Re-tasted and Re-evaluated.
Try as I might, I can not love this whisky. I first reviewed it a couple of years back, and after having dipped my beak into the fantastic 15 year and other older variants, I began to second guess my earlier appraisal of this 12 year old. I went at it completely independently of my previous marks and scores. Interestingly enough, with absolutely no idea as to how I had initially broken down my scoring, I differentiated in only one place (the nose), and by a mere half point.
In an attempt to allow this bad boy to sparkle a bit, I threw together a bit of an informal horizontal tasting. Four 12 year old sherried malts from the Highlands/Speyside regions went head to head. The results were…unspectacular. All good. None exceptional. Though I figured this may come out on top…it actually ranked in the bottom. Sorry…ain’t gonna tell what the others were.
GlenDronach is a Highland Distillery of some esteem, and rightfully so. Founded in 1826, they have been producing fine whisky for just shy of 200 years. In recent times (2008) GlenDronach has been taken over by BenRiach. The tradition of crafting bold sherried scotch whisky has not flagged in the least.
And while this is bold, it’s by no means beastly.
Nose: There seems to be a slight imbalance here, in that the barley is still singing over all else. I would hope for a little more restraint on those cereal notes by 12 years. It’s not unpleasant, just…not quite there yet. Rum-soaked fruitcake notes (the usual spiel with sherries malts…figs and raisin, etc), some orange, chocolate dustings and pencil shavings. Some toasted marshmallow creaminess too.
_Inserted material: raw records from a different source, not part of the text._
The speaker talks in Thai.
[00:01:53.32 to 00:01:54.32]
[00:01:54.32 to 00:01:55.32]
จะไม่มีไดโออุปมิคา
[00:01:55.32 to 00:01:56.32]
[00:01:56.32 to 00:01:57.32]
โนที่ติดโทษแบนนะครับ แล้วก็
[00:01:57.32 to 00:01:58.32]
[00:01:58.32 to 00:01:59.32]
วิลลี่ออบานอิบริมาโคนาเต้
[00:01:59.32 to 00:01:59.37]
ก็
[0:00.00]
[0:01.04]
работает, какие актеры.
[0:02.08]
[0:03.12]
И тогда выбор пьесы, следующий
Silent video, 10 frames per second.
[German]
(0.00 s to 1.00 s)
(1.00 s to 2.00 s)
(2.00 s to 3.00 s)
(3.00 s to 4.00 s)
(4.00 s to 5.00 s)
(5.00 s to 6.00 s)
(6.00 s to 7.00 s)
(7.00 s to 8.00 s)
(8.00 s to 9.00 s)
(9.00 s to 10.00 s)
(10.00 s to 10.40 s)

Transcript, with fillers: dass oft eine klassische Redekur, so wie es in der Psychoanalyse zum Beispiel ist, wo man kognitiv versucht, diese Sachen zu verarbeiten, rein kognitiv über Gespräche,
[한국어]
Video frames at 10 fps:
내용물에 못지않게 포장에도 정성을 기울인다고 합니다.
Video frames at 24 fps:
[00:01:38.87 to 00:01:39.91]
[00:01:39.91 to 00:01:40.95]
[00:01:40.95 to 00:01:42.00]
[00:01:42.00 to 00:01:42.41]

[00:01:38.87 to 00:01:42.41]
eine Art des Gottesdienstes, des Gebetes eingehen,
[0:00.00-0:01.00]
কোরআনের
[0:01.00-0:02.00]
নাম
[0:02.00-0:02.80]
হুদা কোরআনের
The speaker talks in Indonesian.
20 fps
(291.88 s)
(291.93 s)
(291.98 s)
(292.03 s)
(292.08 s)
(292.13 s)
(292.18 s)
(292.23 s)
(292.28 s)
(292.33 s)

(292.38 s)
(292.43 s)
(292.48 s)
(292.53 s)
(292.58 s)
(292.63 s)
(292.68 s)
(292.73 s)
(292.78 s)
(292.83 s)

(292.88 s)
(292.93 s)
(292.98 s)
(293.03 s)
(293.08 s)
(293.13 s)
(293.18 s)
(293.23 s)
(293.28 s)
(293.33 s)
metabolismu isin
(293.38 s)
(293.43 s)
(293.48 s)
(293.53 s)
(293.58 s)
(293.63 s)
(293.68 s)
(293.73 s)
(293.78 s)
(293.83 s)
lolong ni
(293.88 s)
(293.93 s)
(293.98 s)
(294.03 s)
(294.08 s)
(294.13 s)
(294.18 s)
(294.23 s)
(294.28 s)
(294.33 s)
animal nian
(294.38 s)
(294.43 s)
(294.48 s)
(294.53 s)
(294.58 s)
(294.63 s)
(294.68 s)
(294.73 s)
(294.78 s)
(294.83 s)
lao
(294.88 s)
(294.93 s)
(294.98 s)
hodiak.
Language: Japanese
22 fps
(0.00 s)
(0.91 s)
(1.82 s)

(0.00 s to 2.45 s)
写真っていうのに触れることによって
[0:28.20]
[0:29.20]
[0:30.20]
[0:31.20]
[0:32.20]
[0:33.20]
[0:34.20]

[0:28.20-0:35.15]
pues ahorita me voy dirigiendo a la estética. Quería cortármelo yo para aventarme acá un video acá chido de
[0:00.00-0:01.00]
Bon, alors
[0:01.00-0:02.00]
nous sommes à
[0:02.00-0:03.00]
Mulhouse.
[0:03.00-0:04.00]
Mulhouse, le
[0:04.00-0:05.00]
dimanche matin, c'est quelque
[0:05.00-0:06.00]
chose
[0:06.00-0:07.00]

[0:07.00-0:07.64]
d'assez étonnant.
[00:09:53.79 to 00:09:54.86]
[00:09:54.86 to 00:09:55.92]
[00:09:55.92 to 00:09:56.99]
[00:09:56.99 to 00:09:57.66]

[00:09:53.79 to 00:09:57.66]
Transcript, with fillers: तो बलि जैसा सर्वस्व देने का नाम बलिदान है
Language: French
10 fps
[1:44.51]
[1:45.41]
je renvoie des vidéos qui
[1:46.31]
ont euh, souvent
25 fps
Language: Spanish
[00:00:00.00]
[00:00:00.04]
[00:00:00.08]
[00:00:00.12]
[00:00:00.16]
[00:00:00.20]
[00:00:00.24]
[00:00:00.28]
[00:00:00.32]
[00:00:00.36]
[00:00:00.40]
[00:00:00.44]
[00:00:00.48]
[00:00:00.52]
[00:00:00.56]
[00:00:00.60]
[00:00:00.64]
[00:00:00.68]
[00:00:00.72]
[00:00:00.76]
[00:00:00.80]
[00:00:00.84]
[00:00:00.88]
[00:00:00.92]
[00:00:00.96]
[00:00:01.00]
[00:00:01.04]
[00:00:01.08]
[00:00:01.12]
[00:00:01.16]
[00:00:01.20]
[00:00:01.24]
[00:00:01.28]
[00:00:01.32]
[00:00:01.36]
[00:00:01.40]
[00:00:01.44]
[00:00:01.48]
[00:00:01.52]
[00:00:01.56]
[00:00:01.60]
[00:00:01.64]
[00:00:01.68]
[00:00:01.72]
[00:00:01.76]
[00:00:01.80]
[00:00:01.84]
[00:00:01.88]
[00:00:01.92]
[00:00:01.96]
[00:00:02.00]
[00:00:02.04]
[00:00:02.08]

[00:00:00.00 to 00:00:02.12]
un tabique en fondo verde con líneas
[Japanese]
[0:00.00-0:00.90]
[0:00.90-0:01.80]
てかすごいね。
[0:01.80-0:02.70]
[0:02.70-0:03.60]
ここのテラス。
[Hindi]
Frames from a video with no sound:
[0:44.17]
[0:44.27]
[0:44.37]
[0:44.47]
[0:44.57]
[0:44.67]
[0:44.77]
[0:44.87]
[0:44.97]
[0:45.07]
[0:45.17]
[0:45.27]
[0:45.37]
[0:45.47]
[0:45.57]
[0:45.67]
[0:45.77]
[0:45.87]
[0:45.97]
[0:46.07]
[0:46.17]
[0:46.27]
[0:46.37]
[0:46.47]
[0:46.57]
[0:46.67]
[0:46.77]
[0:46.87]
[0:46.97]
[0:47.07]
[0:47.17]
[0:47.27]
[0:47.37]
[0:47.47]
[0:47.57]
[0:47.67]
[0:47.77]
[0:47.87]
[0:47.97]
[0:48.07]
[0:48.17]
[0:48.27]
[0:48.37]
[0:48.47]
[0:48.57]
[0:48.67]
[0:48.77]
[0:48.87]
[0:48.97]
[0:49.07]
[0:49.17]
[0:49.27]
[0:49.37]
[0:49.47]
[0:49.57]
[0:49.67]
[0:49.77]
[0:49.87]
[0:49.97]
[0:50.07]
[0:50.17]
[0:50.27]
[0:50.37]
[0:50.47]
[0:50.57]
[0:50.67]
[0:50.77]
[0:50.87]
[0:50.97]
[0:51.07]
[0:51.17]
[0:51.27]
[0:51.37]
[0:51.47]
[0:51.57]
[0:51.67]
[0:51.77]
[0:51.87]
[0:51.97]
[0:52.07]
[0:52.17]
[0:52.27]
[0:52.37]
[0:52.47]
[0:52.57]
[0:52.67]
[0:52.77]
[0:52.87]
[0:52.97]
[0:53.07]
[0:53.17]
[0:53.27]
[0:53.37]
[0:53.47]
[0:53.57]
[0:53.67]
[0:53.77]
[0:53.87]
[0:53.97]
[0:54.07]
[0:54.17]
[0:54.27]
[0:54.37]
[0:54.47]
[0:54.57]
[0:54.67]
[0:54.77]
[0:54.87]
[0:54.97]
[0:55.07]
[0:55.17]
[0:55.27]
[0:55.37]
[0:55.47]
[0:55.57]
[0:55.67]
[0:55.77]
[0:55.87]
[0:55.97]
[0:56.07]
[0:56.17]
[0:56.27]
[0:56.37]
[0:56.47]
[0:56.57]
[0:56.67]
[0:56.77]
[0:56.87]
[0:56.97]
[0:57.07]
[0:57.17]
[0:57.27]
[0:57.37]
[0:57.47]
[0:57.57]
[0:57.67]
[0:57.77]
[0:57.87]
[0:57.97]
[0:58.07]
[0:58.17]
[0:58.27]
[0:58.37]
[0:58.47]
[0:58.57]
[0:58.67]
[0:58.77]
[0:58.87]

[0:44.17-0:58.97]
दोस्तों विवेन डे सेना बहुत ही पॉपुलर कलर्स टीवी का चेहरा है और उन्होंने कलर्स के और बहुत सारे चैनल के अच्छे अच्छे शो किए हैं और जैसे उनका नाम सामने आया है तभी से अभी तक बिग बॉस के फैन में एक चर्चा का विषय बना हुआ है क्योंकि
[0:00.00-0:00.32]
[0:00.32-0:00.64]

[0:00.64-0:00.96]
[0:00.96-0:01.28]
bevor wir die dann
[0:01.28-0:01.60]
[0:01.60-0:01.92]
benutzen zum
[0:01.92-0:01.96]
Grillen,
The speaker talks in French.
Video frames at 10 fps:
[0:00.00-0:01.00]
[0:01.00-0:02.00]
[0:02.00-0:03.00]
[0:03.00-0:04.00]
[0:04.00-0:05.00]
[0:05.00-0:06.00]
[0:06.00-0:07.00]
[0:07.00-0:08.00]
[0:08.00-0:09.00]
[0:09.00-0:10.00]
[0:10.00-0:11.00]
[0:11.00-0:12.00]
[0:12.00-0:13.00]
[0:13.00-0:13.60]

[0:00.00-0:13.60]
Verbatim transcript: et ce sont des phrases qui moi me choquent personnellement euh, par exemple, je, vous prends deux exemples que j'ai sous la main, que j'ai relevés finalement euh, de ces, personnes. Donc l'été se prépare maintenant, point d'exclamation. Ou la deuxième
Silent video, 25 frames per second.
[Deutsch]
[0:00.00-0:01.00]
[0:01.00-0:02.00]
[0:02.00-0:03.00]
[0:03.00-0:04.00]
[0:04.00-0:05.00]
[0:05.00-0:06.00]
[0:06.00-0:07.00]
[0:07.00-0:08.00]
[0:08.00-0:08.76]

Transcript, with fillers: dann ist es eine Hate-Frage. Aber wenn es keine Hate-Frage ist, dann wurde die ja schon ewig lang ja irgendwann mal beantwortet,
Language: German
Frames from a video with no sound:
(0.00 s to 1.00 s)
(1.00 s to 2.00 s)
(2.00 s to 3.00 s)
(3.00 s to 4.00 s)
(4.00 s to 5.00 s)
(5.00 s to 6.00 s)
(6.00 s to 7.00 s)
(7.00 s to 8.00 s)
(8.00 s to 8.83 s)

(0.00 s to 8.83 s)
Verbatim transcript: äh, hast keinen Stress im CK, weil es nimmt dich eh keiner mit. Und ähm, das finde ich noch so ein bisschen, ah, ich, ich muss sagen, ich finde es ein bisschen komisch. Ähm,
Though not bad, it sounds more pleasant than it is, if I’m to be honest.
Palate: Barley, sherry (grape/wine) and sweet citrus are primary flavours on the palate as well, dipping and dodging the oak notes. The arrival is firm, if unexceptional, before it moves on into drier fruits and a lingering oak whimper at the end.
If not for a bit too much cereal roughness (which is long ironed out by the 15 year expression) this would score higher.
Enjoyable, but a little disappointing.
Now…let’s go back to the beginning, in referencing the 15 (and other releases as well). Though I can’t say the 12 y.o. does much for me, everything from the 15 year mark and on is really, really worthwhile. GlenDronach, along with sister distillery Benriach, has some of the greatest old stores around. Hit up some of those exceptional single casks if you can. Those from the ’70s, in particular.